Aquí nos detenemos un instante para señalar la importancia que tiene que la Comisión este en lo “posible” integrada por todos los partidos políticos que integren la Cámara (actualmente son cuatro). Tal es así que el artículo 11 vuelve a hacer hincapié en esta sugerencia cuando refiere a la integración de la Comisión Investigadora. La razón de ser de esta recomendación radica nada más y nada menos que en evitar un bloqueo político que obstruya mediante una mayoría parlamentaria la posibilidad de una investigación.

Pueden ser objeto de una investigación toda actividad administrativa del Poder Ejecutivo incluso la desarrollada en cumplimiento de un acto de gobierno, las presuntas irregularidades o ilicitudes cometidas por los Magistrados del Poder Judicial y del Tribunal de lo Contencioso Administrativo a los solos efectos de asesorar a la Cámara, las actividad de los Entes Autónomos y de los Servicios Descentralizados, del Tribunal de Cuentas y de la Corte Electoral.

Al ser este uno de los mecanismos de contralor con que cuenta el Poder Legislativo, el universo de entidades a controlar es amplio e inclusive ya no bajo la modalidad de una Comisión Investigadora pero si bajo la modalidad de suministrar datos legislativos podrá “analizar situaciones o actividades de carácter privado que, por su relevancia, afecten el interés general”.

Por último cabe mencionar que si de la investigación resultare la presunción de la existencia de delitos la Comisión deberá aconsejar el envío de los antecedentes a la Justicia Penal.

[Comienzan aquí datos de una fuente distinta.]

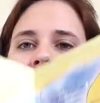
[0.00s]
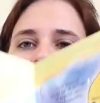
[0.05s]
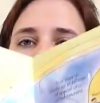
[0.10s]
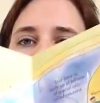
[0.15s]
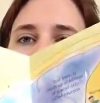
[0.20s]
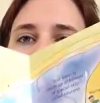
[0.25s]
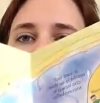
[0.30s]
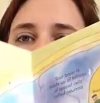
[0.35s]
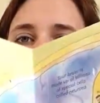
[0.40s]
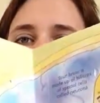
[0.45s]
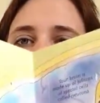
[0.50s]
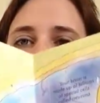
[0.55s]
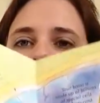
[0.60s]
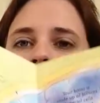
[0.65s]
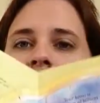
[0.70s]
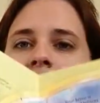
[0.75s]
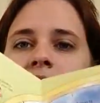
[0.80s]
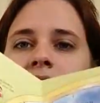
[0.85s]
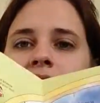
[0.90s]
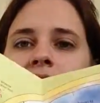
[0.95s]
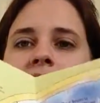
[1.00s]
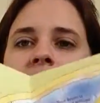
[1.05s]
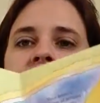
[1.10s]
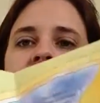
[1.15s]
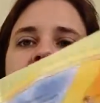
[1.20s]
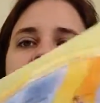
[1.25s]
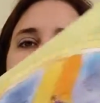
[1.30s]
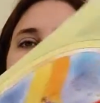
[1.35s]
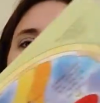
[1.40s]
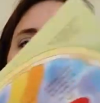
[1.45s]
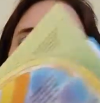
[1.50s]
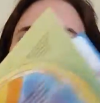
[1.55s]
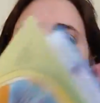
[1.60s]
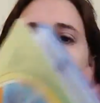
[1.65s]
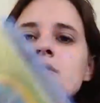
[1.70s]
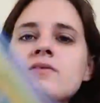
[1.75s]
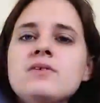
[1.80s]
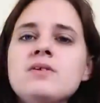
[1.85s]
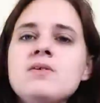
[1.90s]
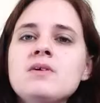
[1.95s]
things for our kids to know. So
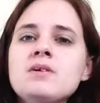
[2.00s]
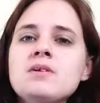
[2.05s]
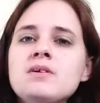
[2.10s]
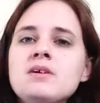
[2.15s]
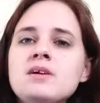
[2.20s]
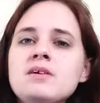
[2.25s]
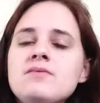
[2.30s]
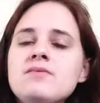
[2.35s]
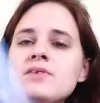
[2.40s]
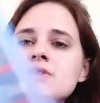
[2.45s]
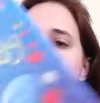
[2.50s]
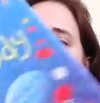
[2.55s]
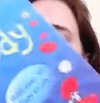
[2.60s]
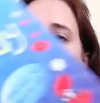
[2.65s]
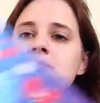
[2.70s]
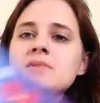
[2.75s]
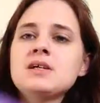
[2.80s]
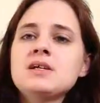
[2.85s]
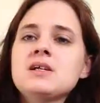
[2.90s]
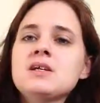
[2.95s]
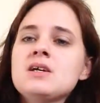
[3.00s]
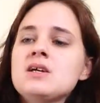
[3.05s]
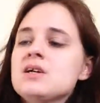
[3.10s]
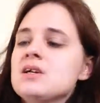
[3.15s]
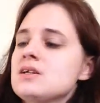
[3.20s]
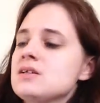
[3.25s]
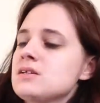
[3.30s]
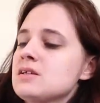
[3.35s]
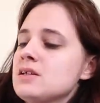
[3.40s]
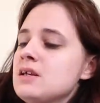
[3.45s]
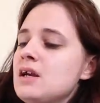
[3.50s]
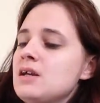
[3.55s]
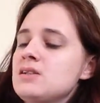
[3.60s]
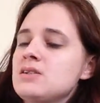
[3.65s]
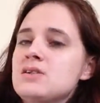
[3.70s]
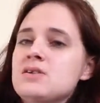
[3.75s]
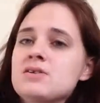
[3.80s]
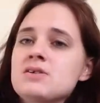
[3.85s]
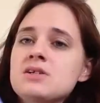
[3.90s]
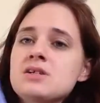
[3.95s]
if you are looking for something to
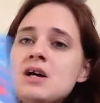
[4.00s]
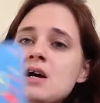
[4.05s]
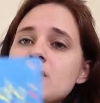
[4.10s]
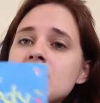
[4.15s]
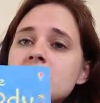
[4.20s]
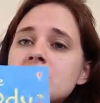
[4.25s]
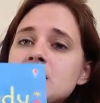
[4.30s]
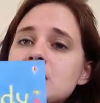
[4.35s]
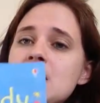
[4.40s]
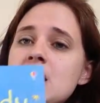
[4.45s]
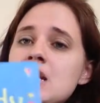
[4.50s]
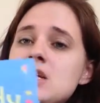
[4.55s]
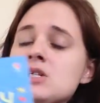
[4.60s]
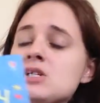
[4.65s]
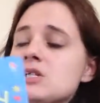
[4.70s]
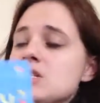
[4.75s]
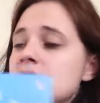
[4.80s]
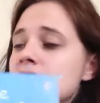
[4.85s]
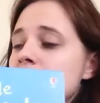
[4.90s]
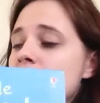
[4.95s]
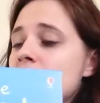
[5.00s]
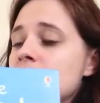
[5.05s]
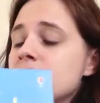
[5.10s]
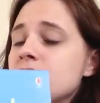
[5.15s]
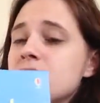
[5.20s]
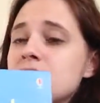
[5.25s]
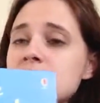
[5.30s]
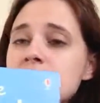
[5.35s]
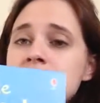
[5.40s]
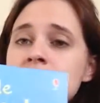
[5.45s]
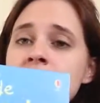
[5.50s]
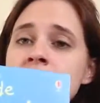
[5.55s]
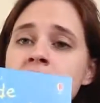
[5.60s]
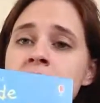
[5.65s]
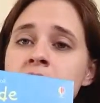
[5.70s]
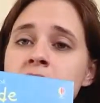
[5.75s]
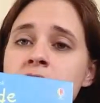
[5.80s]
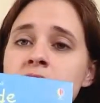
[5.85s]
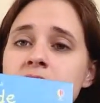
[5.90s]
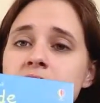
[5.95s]
get your child engaged in nonfiction
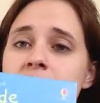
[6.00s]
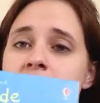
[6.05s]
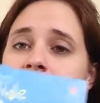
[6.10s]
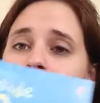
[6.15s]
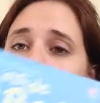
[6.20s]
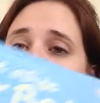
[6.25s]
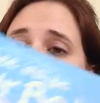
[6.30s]
reading,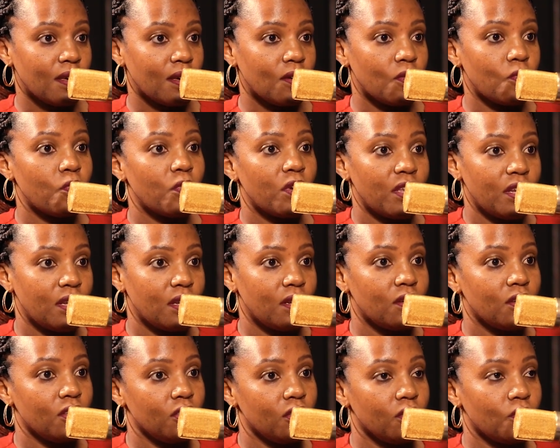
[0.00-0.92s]

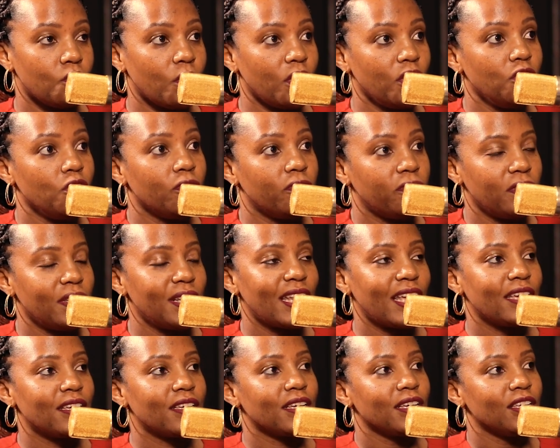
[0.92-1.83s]
when you feel
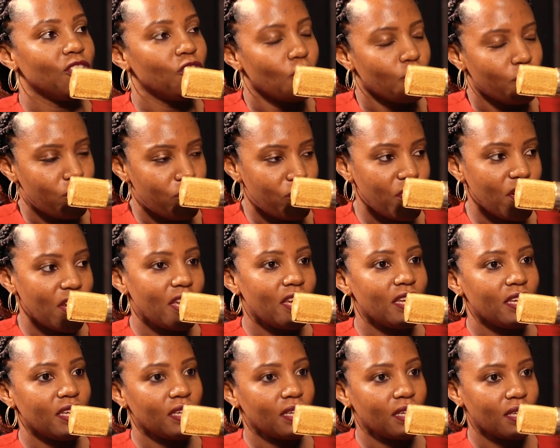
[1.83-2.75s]
like you're
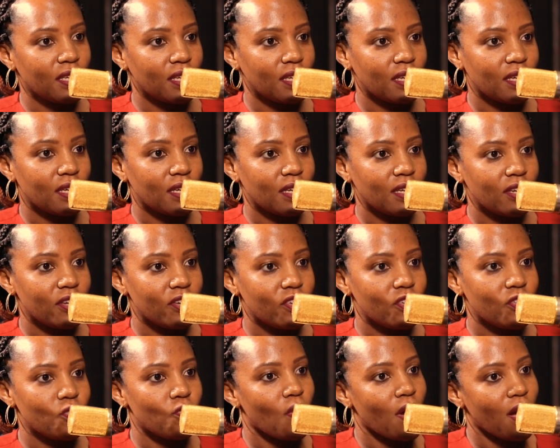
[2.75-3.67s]
praying
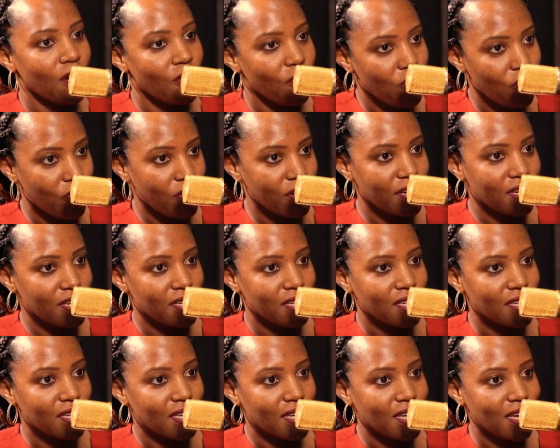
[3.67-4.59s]
to a God
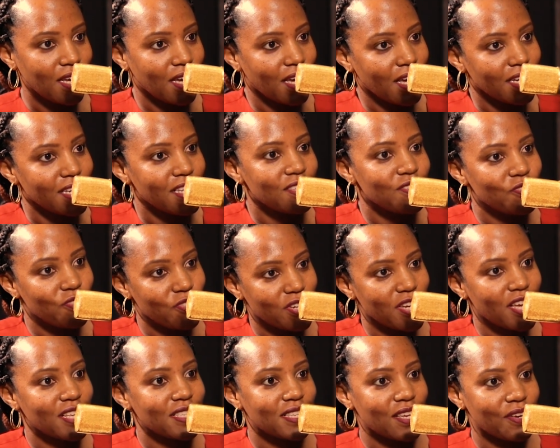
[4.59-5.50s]
and He's not
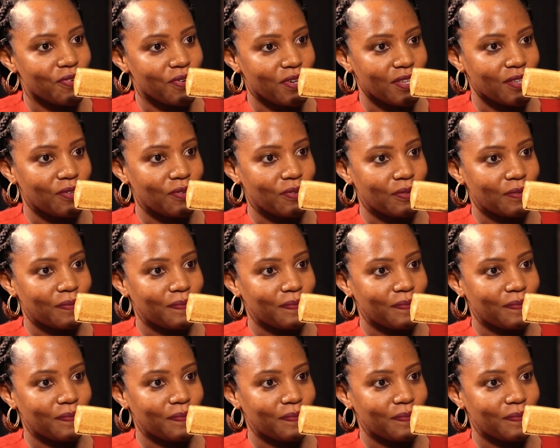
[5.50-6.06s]
answering you.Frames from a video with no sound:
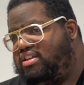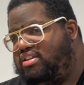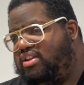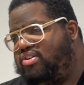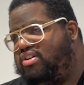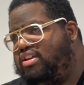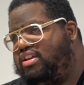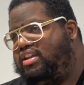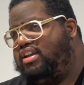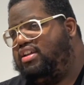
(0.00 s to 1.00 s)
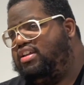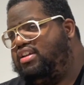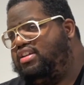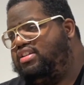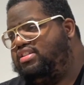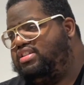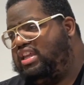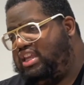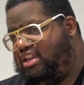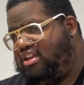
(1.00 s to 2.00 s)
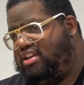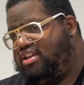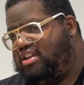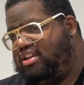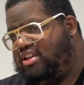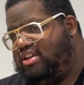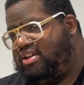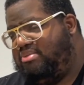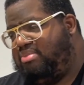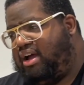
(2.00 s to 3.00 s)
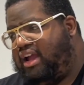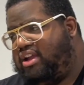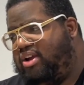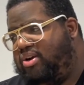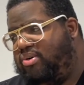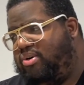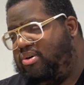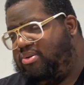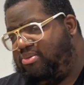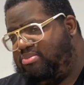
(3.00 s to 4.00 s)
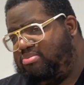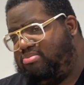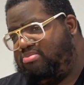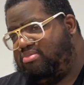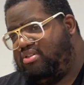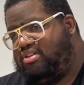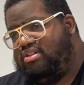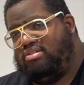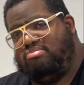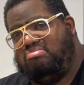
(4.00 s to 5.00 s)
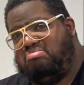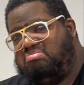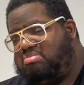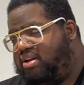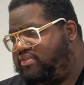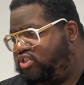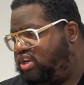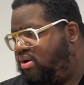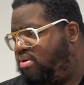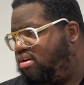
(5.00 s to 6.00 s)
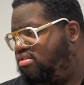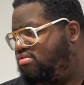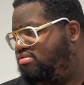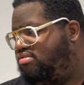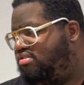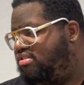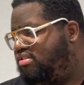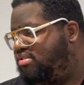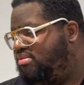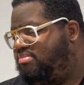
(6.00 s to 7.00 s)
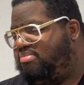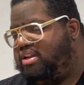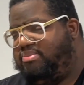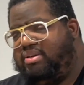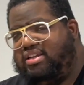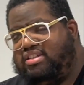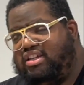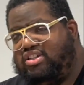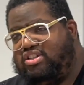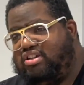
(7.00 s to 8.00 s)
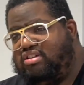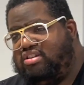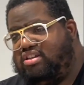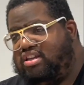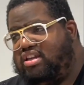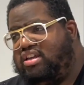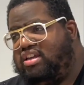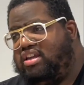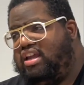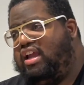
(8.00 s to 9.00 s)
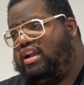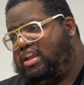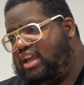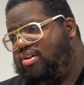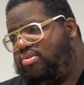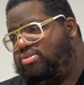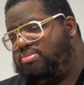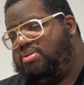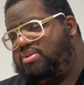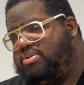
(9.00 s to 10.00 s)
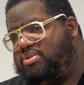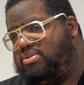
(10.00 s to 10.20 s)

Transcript: they're not going to get to eat. But I can go home, have a shower, play PlayStation, and get a cooked meal.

Ahora bien, desde que el Frente Amplio asumió el Gobierno en el año 2005 y como consecuencia de su mayoría parlamentaria, las posibilidades de creación de una Comisión Investigadora como herramienta para esclarecer ciertos hechos presuntamente ilícitos han naufragada de forma permanente.

Es condición sine qua non para crear una Comisión Investigadora que primero sea creada una Comisiones Preinvestigadoras que de acuerdo a lo que dispone el artículo 117 del Reglamento de la Cámara de Representantes, éstas deberán estar compuestas por tres miembros.

Si nos ciñéramos al espíritu de lo que establecen los artículos 10 y 11 de la Ley 16.698, correspondería -al menos éticamente- que dicha integración fuera conformada por un miembro de cada partido, pero la solución ha sido otra y en la actualidad esas Preinvestigadoras se componen con dos miembros del oficialismo y uno de la oposición. Por lo tanto difícilmente los legisladores del Frente Amplio presten su voto para investigar temas que puedan desnudar hechos de corrupción de su propio Gobierno.

Lo que resulta más complejo de entender, al menos para quien tiene la conciencia limpia, es el motivo por el cual aquel que está presuntamente libre de culpa y es víctima de una acusación en su contra, se niegue a ser investigado. Creo, quizás me equivoque, que la reacción natural de todo inculpado es demostrar su inocencia. Nada mejor para eso que una investigación que esclarezca responsabilidades y eventualmente determine su inocencia.

En términos políticos aceptar conformar una Comisión Investigadora significa saber que las cosas se hicieron de forma transparente, que hay una buena gestión y que al concluir la investigación quien pagara el costo político será la contraparte.

Sin embargo cada vez que el Frente Amplio se niega a instalar una Comisión Investigadora no hace otra cosa que reconocer que algo anda mal y se esconde detrás de su mayoría parlamentaria para evitar controles y la puesta en escena de un escándalo producto de su mala gestión.

Ejemplos de solicitudes para conformar Comisiones Investigadores que no han prosperado es lo que sobran, solo basta repasar alguna de ellas para saber que en todas algo olió a podrido. (Casinos-Bengoa año 2007; Nicolini año 2007; ASSE-Maciel año 2011 y Pluna año 2012).